Again, the res() command gives back a numeric vector without any unit, forcing us to know that the unit of the UTM projection is meters.

2.6 Exercises

E1. Use summary() on the geometry column of the world data object that is included in the spData package. What does the output tell us about:

  • Its geometry type?
  • The number of countries?
  • Its coordinate reference system (CRS)?

E2. Run the code that ‘generated’ the map of the world in Section 2.2.3 (Basic map-making).

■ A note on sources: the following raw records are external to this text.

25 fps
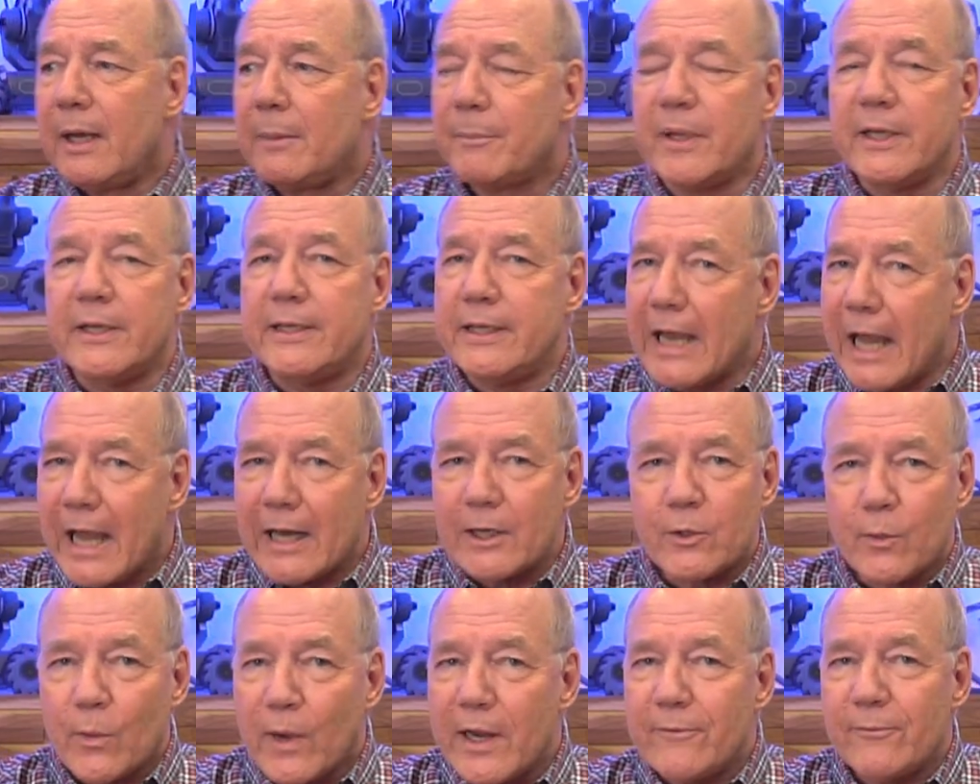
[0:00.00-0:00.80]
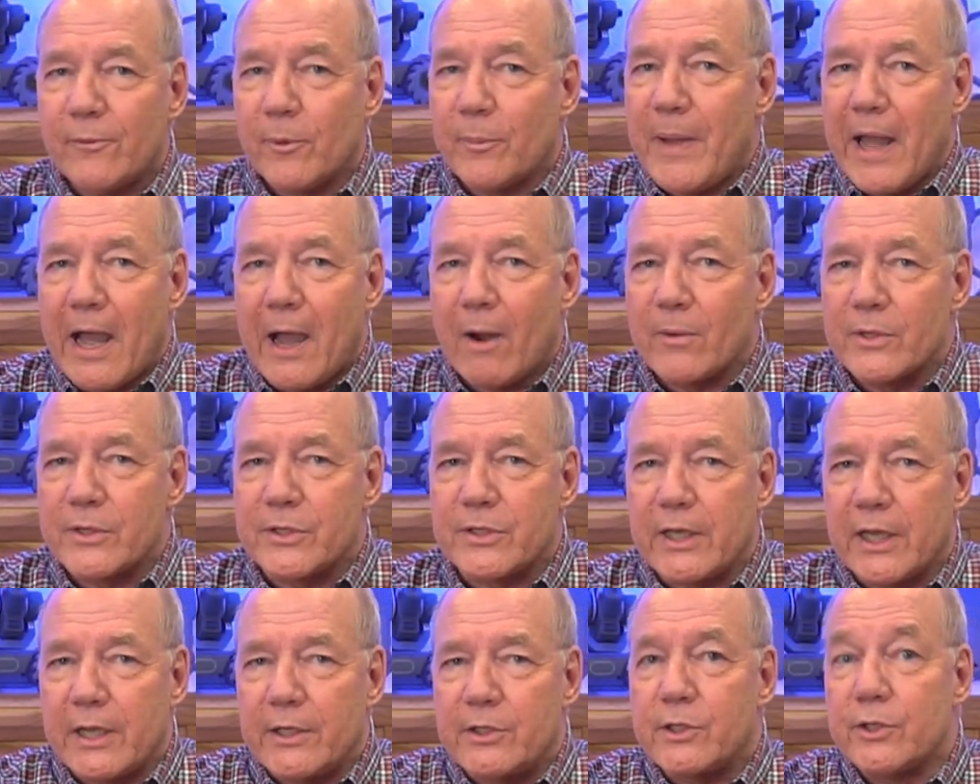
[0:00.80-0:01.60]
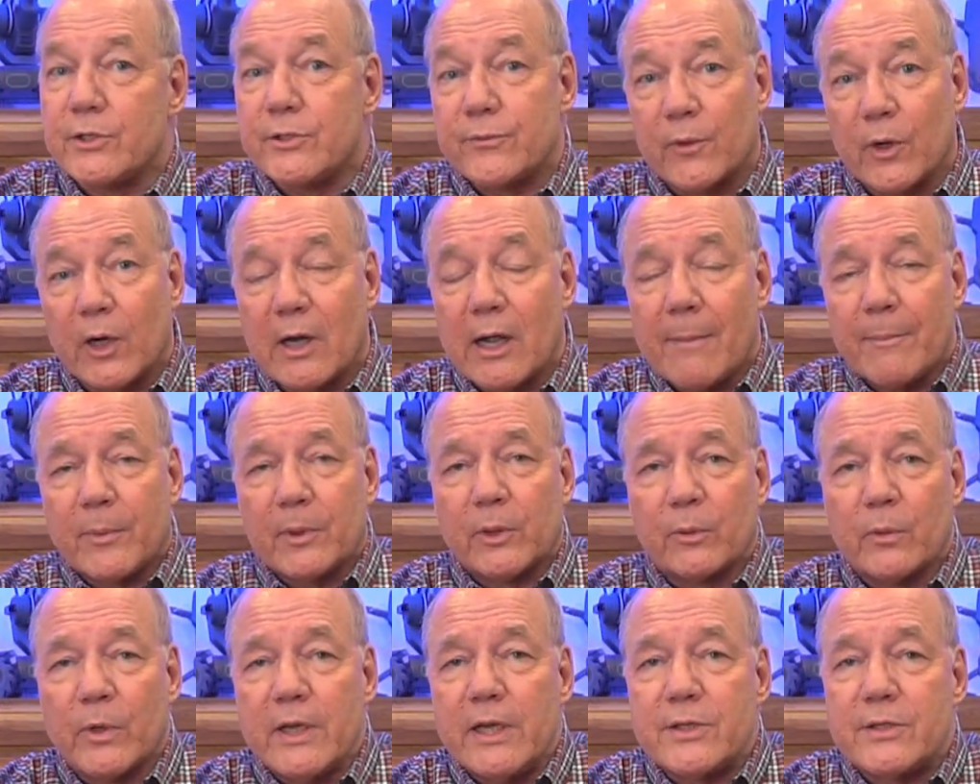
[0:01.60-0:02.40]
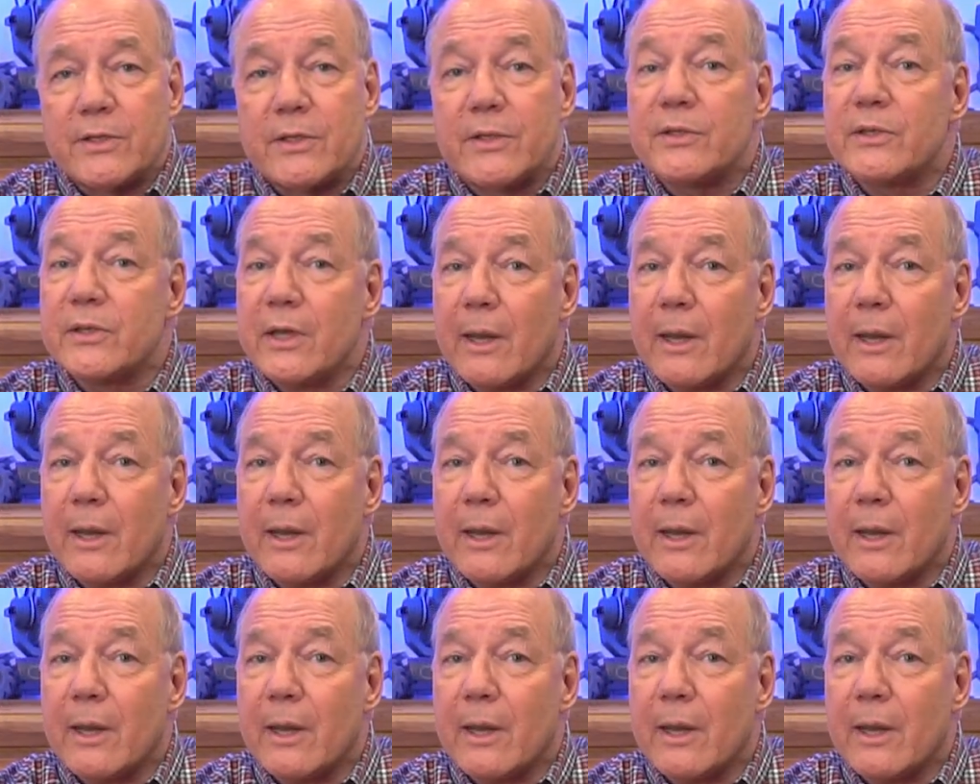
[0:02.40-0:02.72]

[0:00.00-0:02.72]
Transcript: but not great for power stations for a couple of reasons.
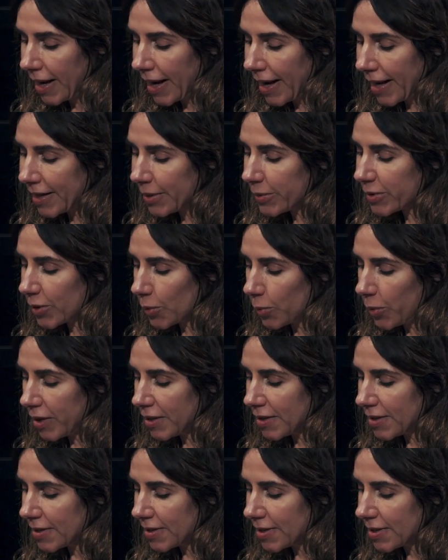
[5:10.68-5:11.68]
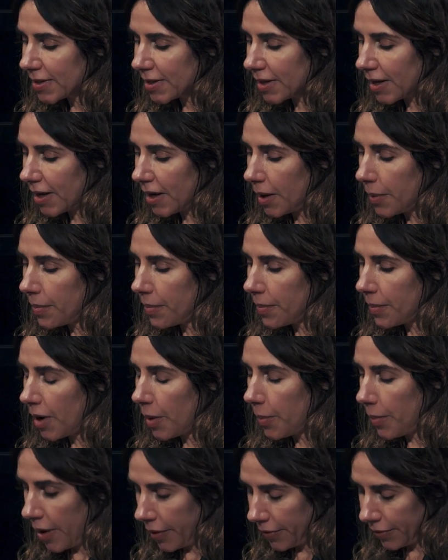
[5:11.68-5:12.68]
And it was a once a
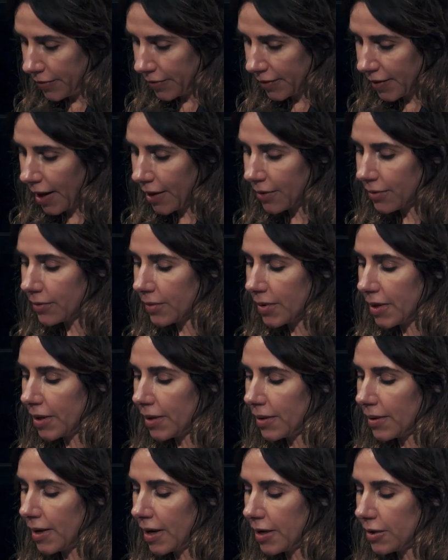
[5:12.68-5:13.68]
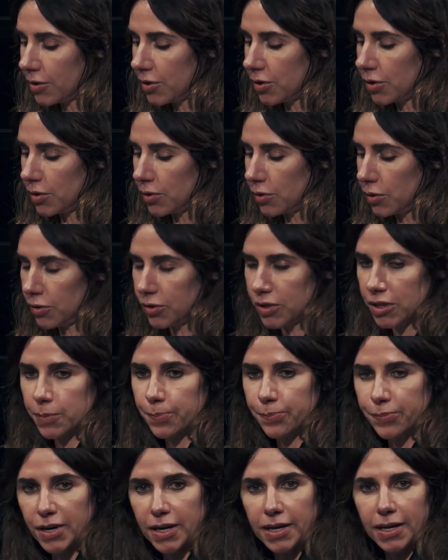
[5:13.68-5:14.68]
month gathering, and you
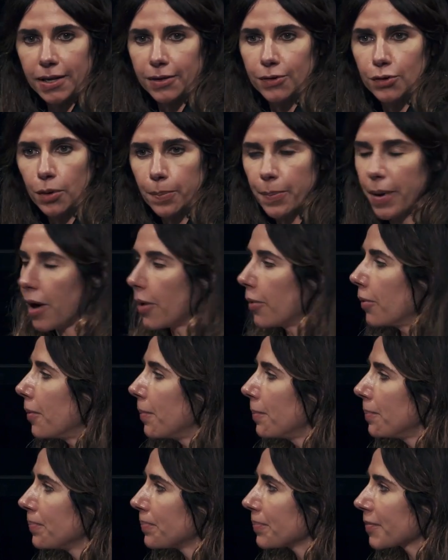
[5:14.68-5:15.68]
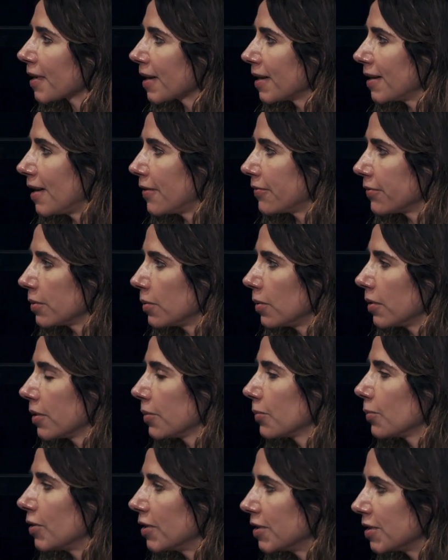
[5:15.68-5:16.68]
just bring in your poem and
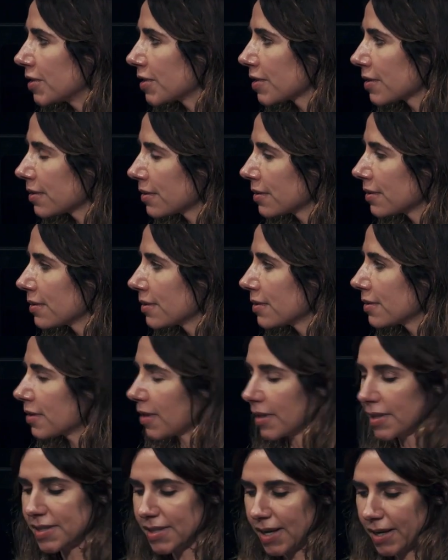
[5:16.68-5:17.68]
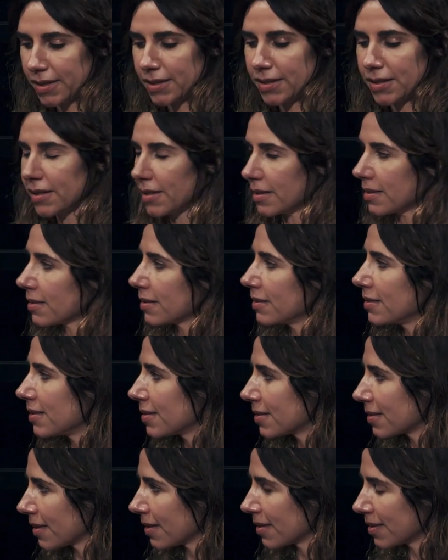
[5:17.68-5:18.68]
everyone would dissect it and
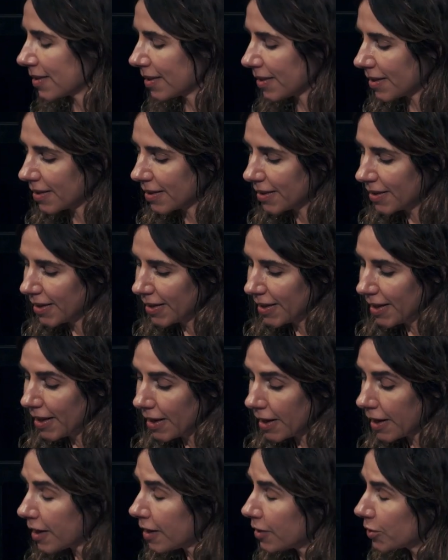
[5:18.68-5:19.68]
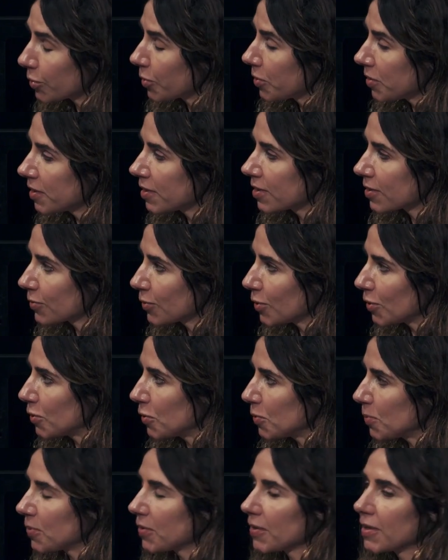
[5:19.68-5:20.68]
discuss it. And I joined this group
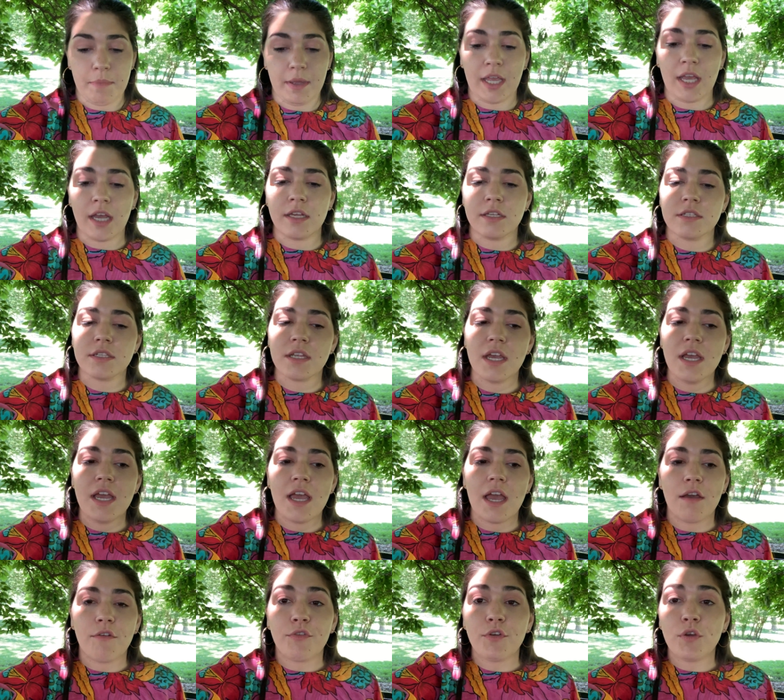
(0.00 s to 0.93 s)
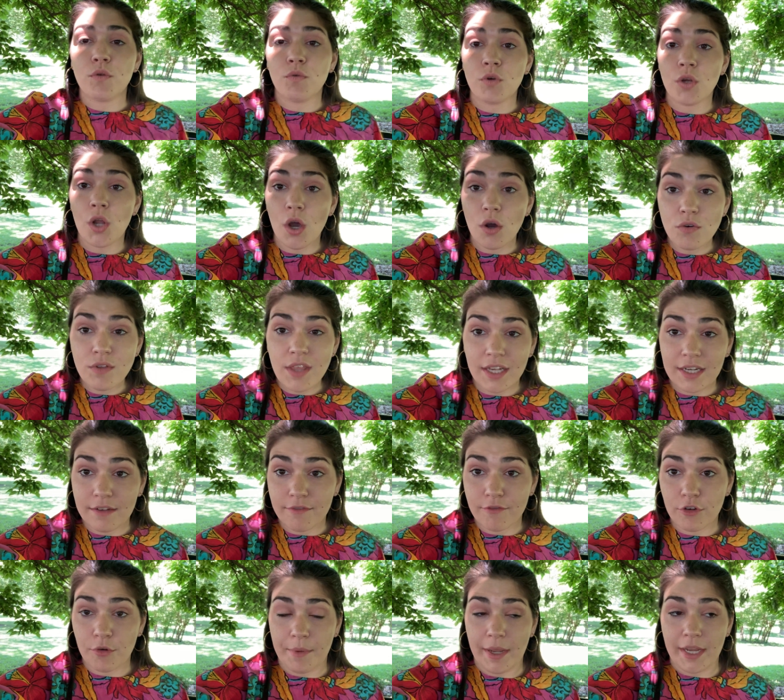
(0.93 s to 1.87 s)
because if you know that
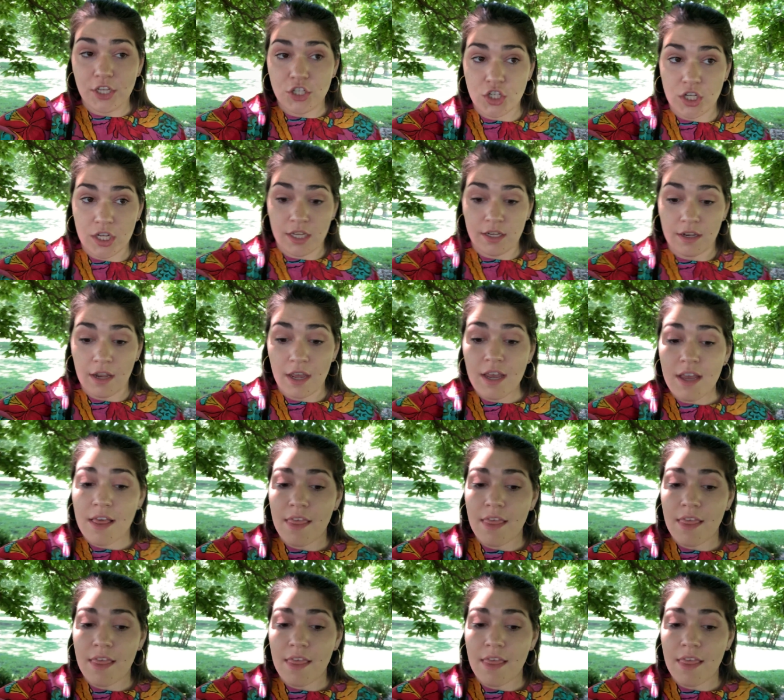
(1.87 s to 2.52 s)
information,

Find two similarities and two differences between the image on your computer and that in the book.

  • What does the cex argument do (see ?plot)?
  • Why was cex set to the sqrt(world$pop) / 10000?
  • Bonus: experiment with different ways to visualize the global population.

E3. Use plot() to create maps of Nigeria in context (see Section 2.2.3).

  • Adjust the lwd, col and expandBB arguments of plot().
  • Challenge: read the documentation of text() and annotate the map.

E4. Create an empty SpatRaster object called my_raster with 10 columns and 10 rows. Assign random values between 0 and 10 to the new raster and plot it.

E5. Read-in the raster/nlcd.tif file from the spDataLarge package. What kind of information can you get about the properties of this file?

E6. Check the CRS of the raster/nlcd.tif file from the spDataLarge package. What kind of information you can learn from it?